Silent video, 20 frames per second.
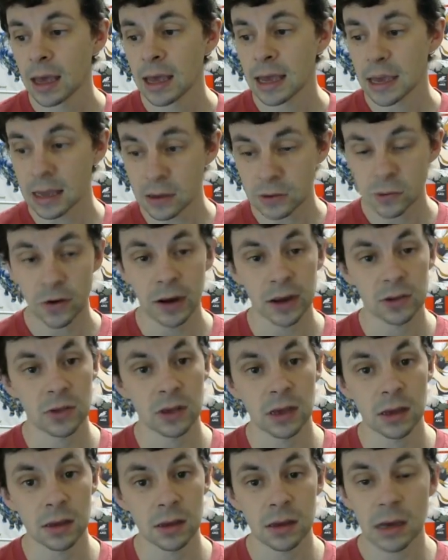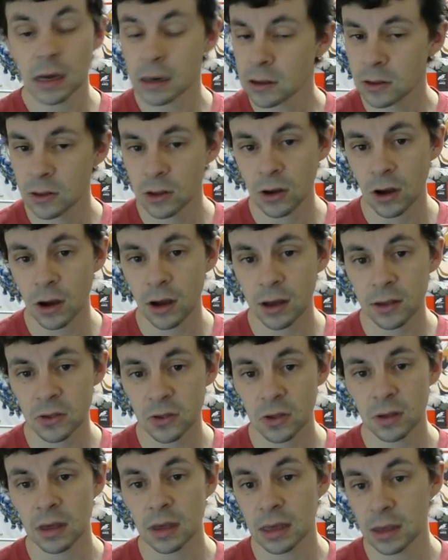Interesting. Cutting the
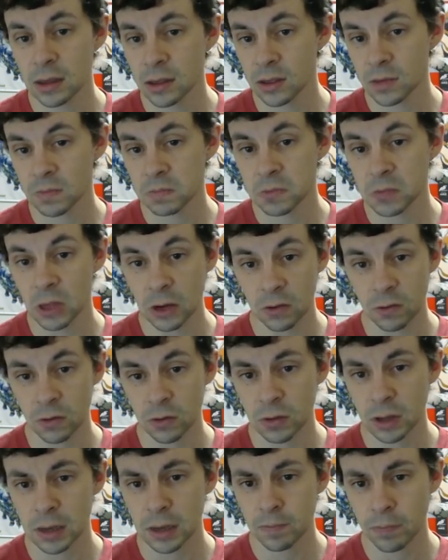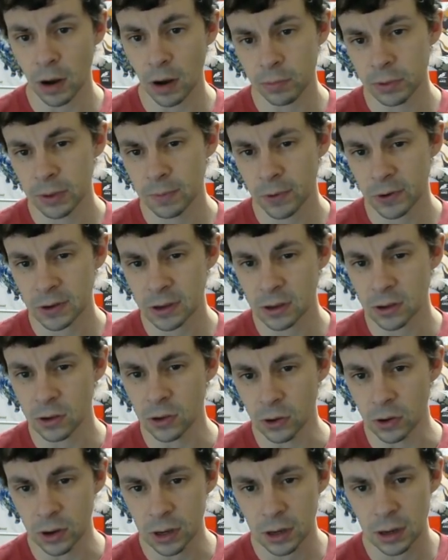cost is generally probably pretty
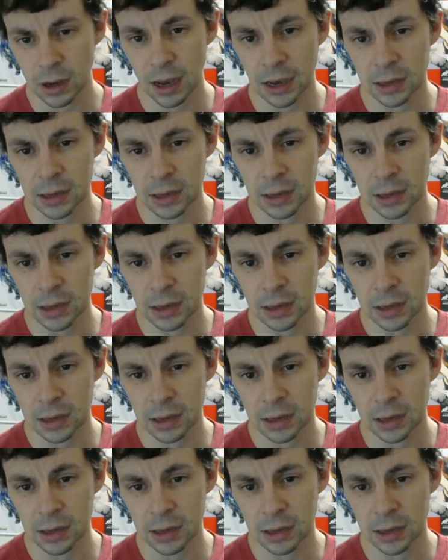good.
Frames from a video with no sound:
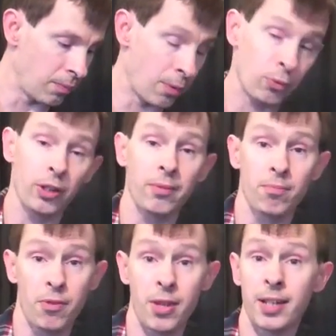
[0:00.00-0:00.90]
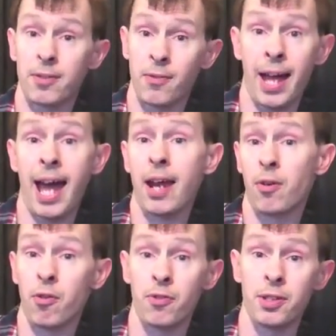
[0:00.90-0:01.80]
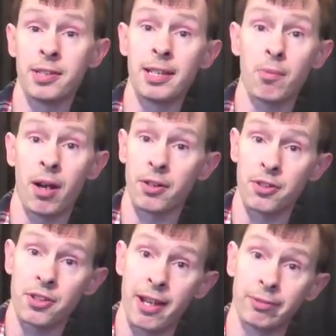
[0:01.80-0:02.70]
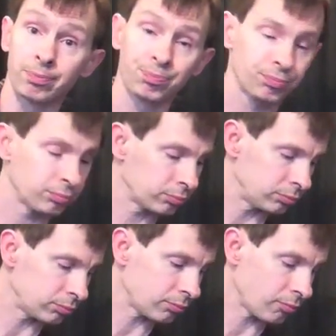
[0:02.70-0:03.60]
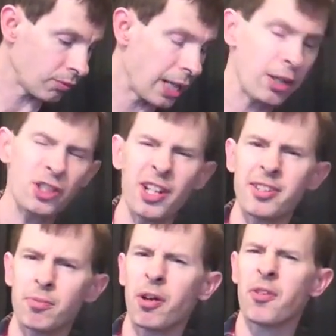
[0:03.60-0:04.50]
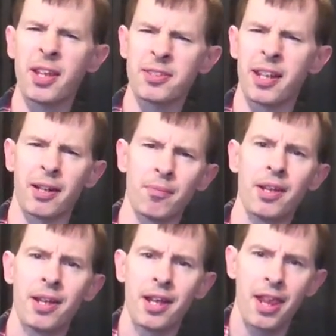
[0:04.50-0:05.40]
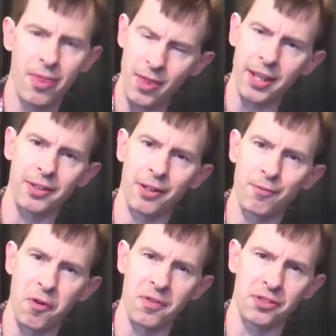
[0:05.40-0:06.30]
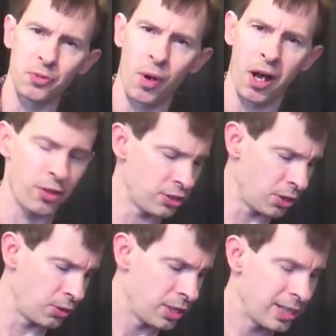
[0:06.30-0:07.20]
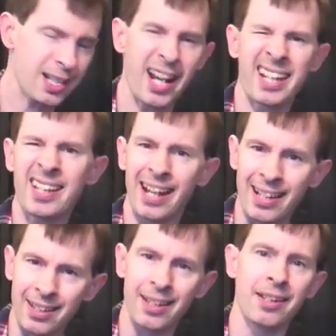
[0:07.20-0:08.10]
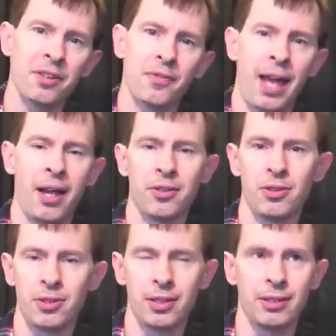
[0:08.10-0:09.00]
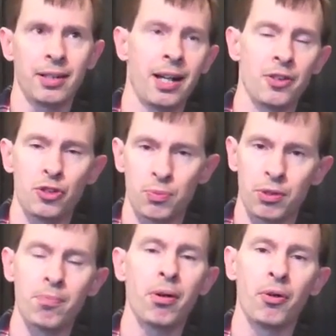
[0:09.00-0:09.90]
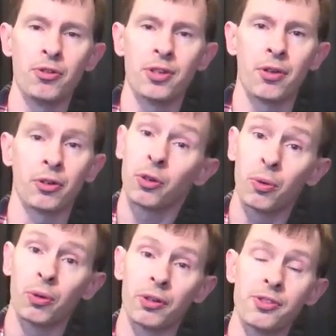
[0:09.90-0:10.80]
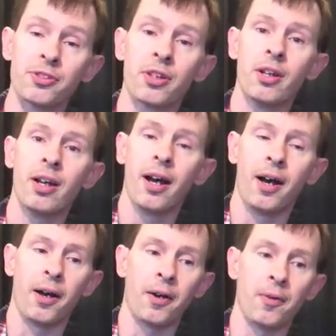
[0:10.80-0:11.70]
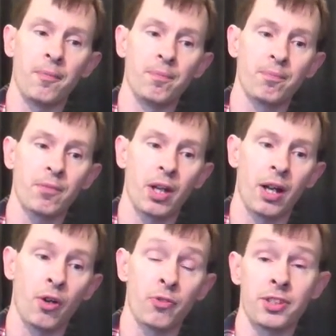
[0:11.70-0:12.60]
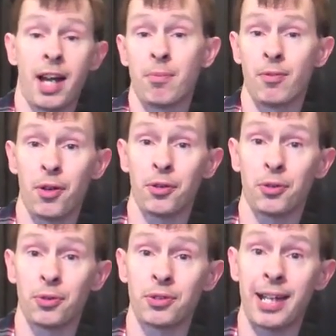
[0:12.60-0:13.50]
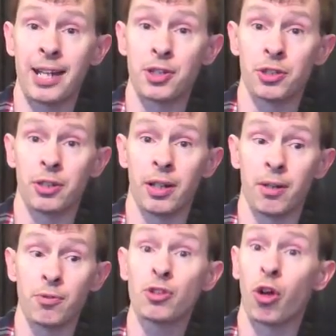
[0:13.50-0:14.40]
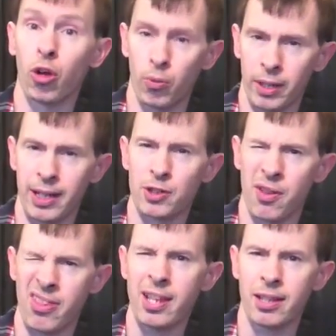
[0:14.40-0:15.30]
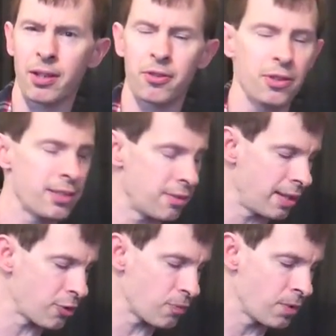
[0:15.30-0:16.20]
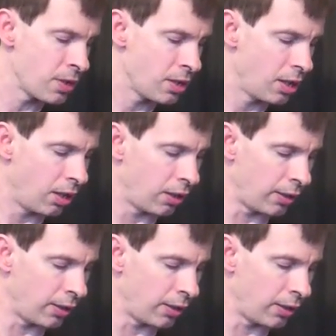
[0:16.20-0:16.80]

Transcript: I'm really thinking of that over the D minor 7. And I'll show you some other things that I'm thinking of over this as well. So you kind of get an idea of how you can kind of superimpose other chords um, uh, over top of other chords as you're um, soloing, as you're thinking through these things. All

● TASK GOAL
Retyped exactly, the lines from the one holding "[0:09.00-0:09.90]" through the last line of the data above are the whole answer. Pictures stay out.

● ANSWER TO THE PROBLEM
[0:09.00-0:09.90]
[0:09.90-0:10.80]
[0:10.80-0:11.70]
[0:11.70-0:12.60]
[0:12.60-0:13.50]
[0:13.50-0:14.40]
[0:14.40-0:15.30]
[0:15.30-0:16.20]
[0:16.20-0:16.80]

Transcript: I'm really thinking of that over the D minor 7. And I'll show you some other things that I'm thinking of over this as well. So you kind of get an idea of how you can kind of superimpose other chords um, uh, over top of other chords as you're um, soloing, as you're thinking through these things. All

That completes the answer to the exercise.